[Start of Attachment]

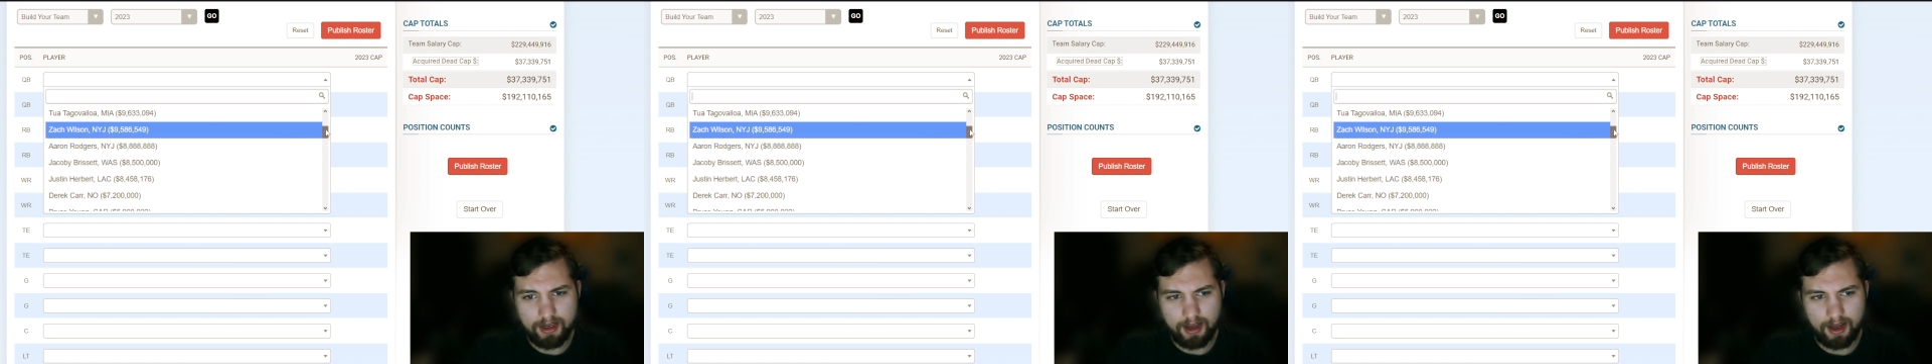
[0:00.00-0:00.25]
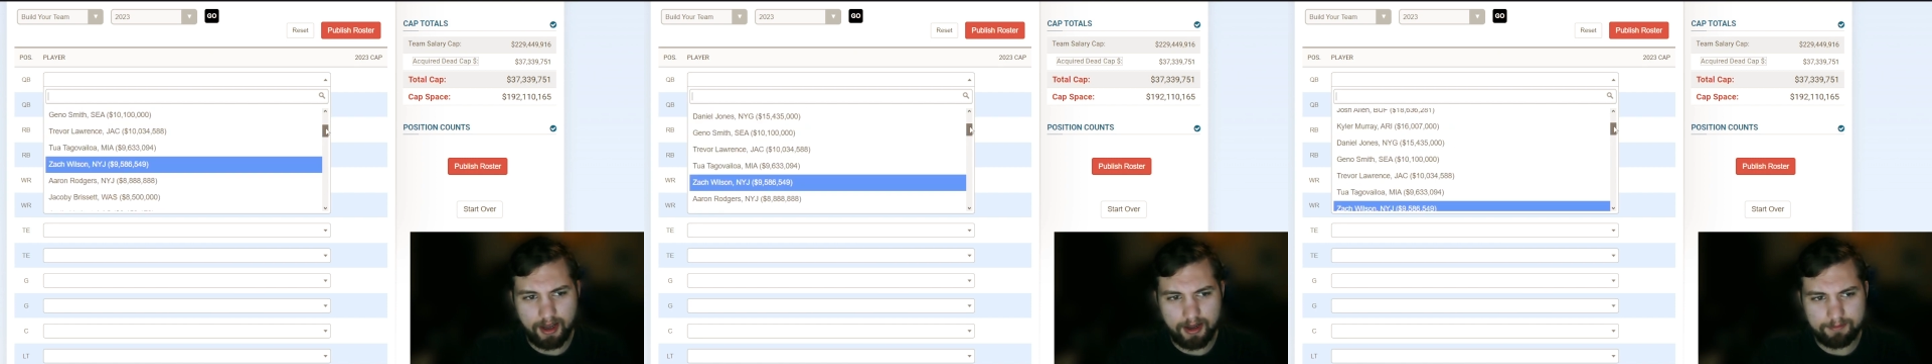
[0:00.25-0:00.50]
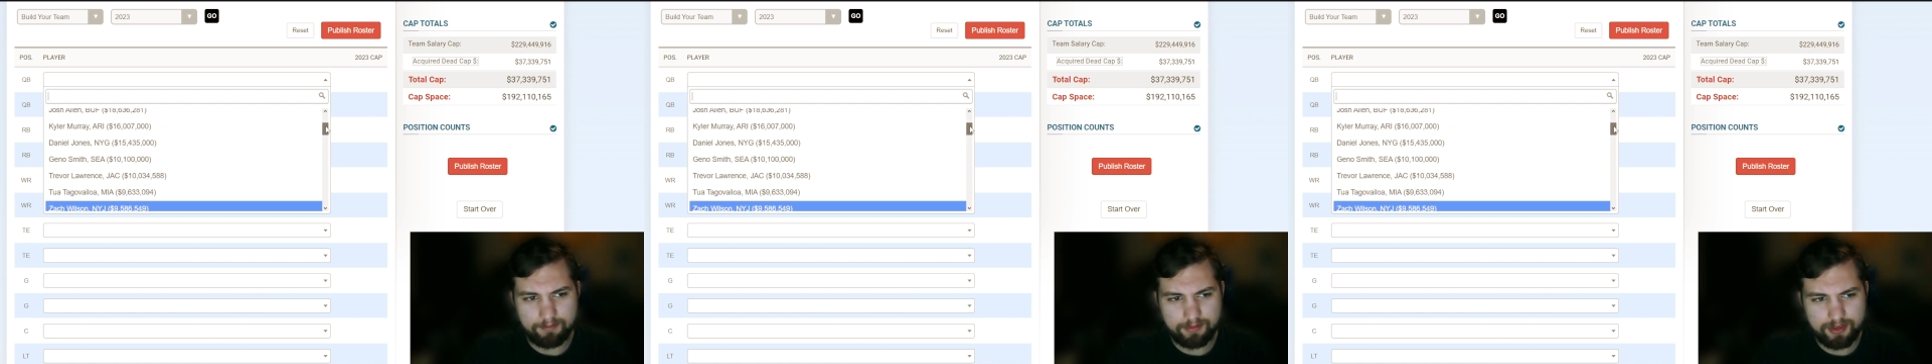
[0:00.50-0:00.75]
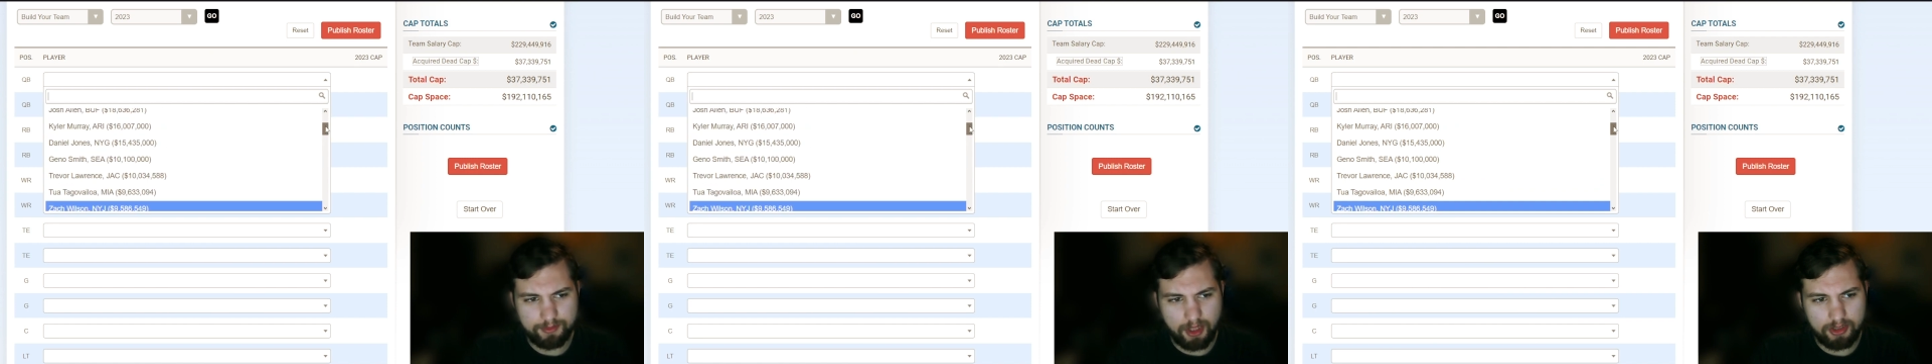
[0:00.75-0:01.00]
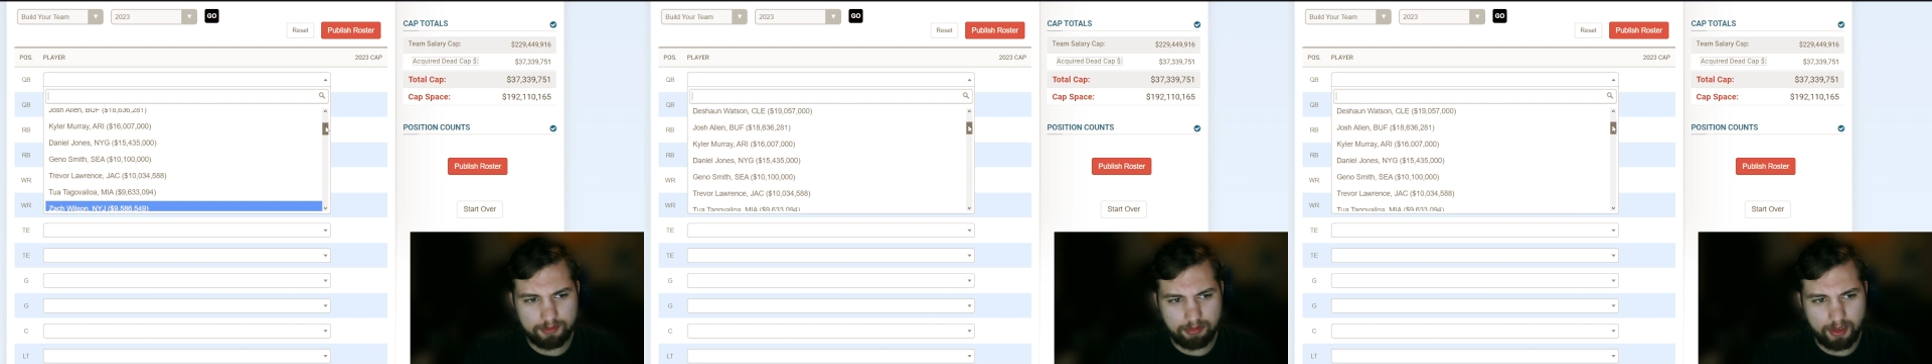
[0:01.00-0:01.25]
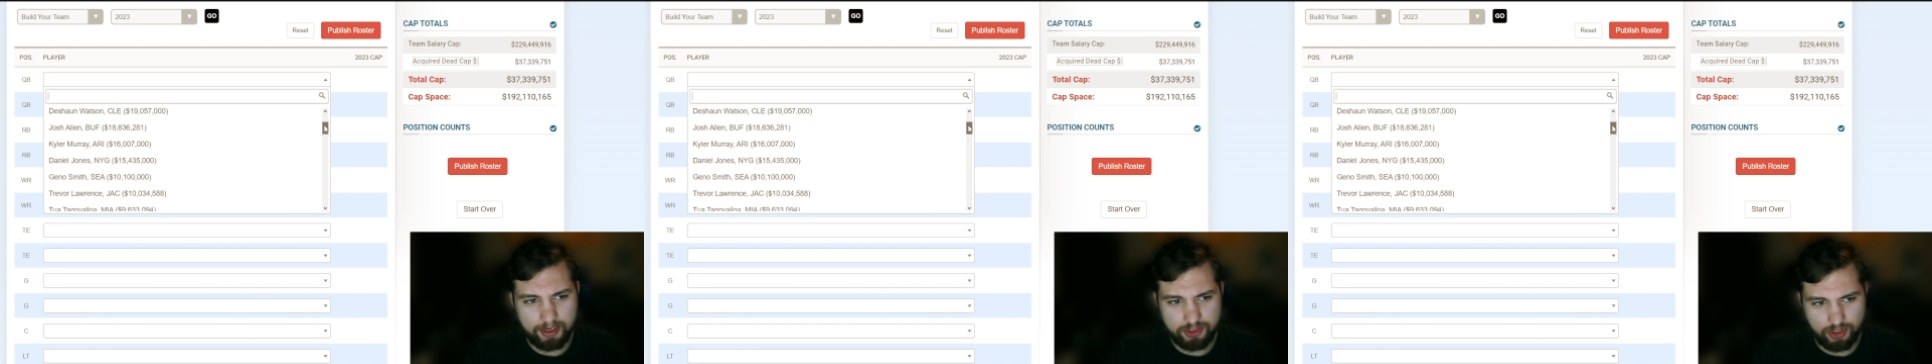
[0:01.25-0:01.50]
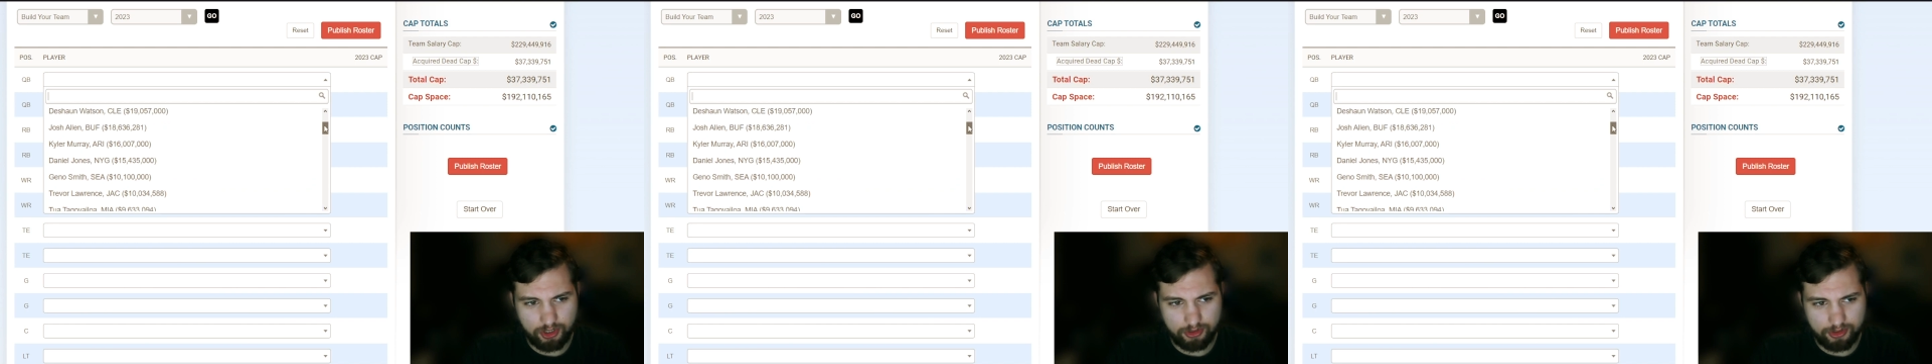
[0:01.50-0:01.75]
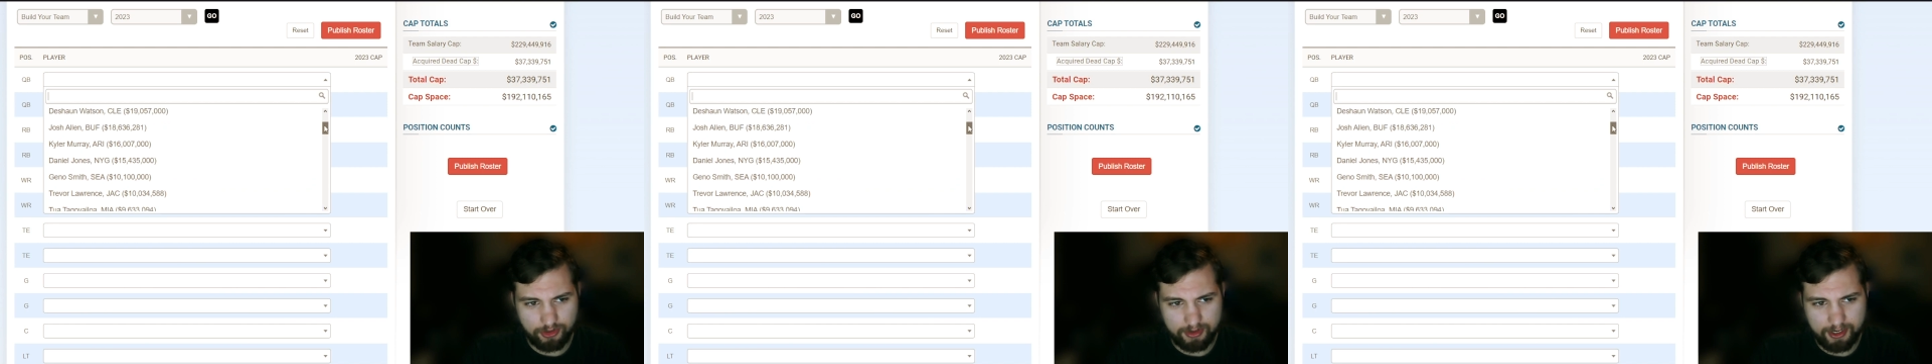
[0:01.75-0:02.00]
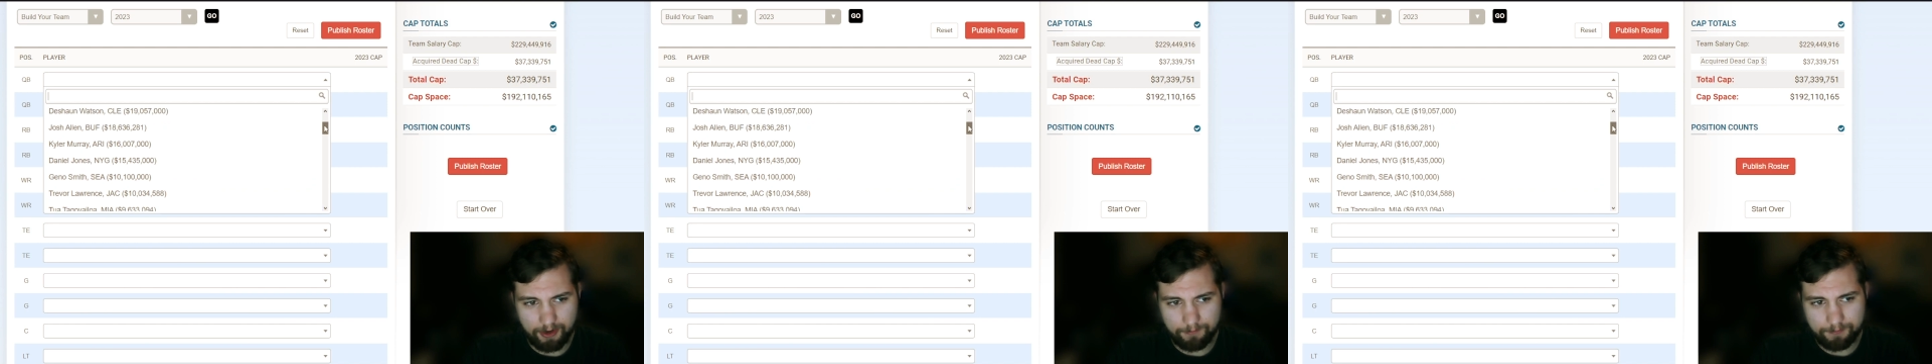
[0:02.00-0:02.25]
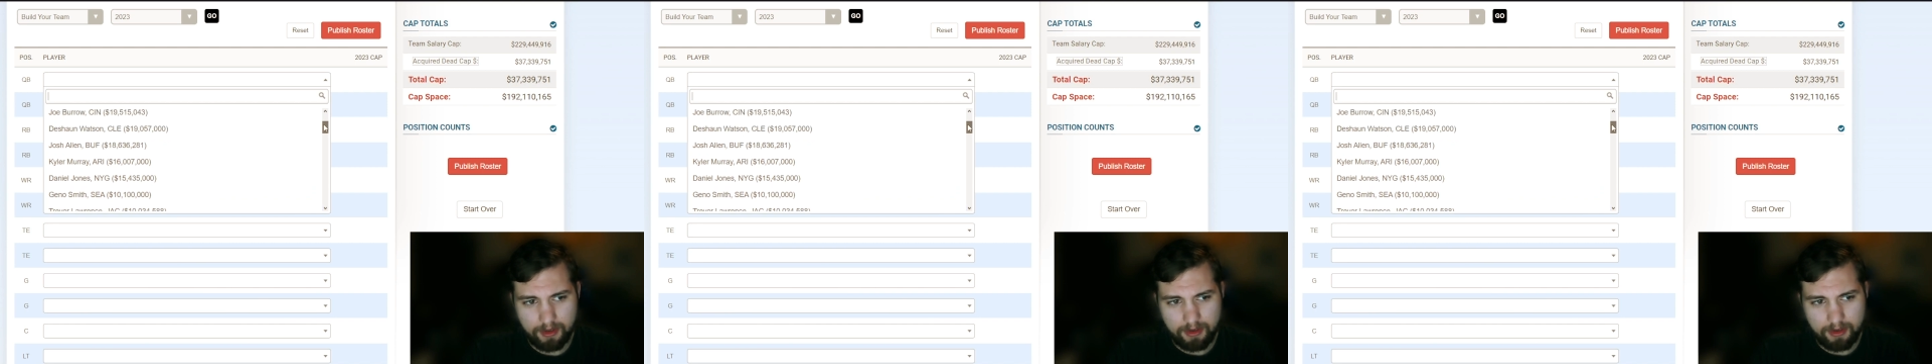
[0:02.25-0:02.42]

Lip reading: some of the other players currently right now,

[End of Attachment]
[Start of Attachment]

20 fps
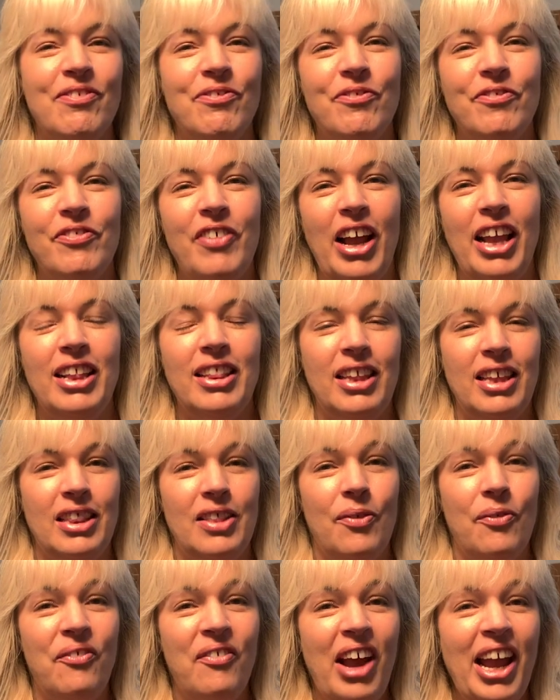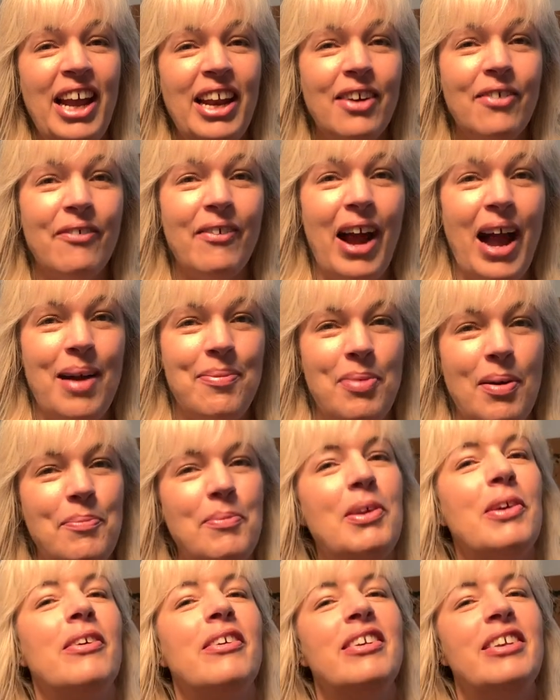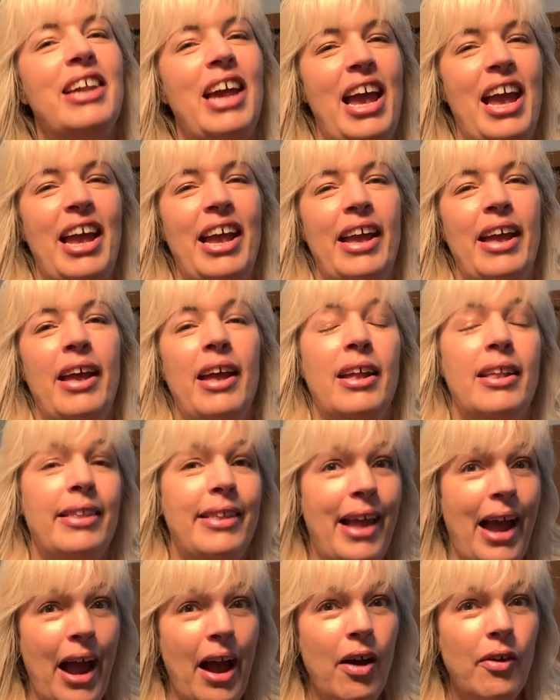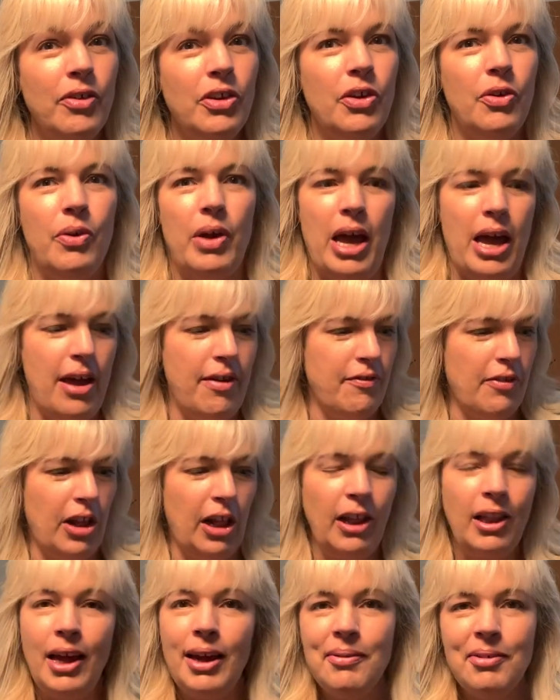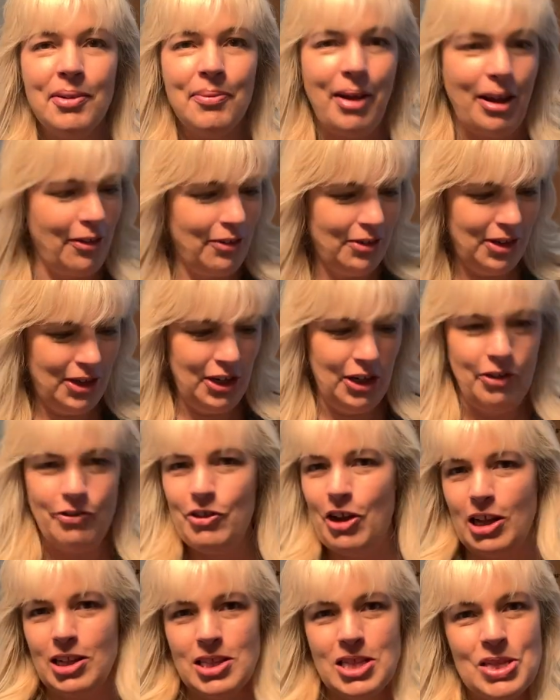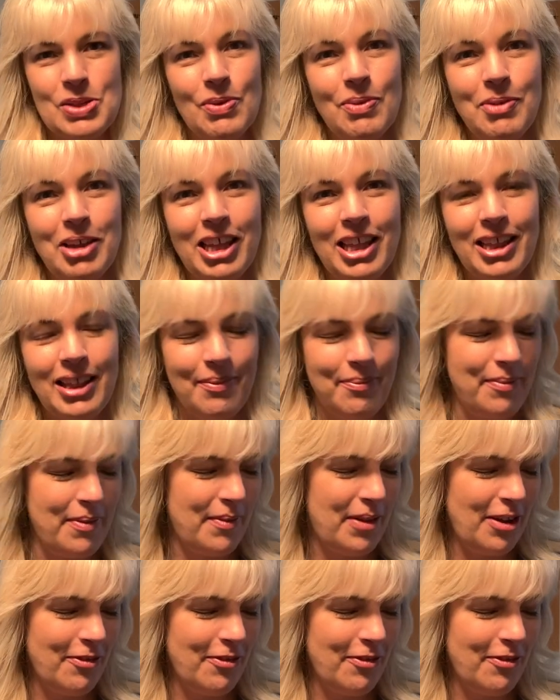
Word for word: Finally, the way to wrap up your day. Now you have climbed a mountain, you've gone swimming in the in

[End of Attachment]

• [Your task]: Take the material above from the line containing "[0:00.00-0:00.25]" up to and including the line containing "Lip reading: some" and retype it exactly, without any pictures.

• [Response]:
[0:00.00-0:00.25]
[0:00.25-0:00.50]
[0:00.50-0:00.75]
[0:00.75-0:01.00]
[0:01.00-0:01.25]
[0:01.25-0:01.50]
[0:01.50-0:01.75]
[0:01.75-0:02.00]
[0:02.00-0:02.25]
[0:02.25-0:02.42]

Lip reading: some of the other players currently right now,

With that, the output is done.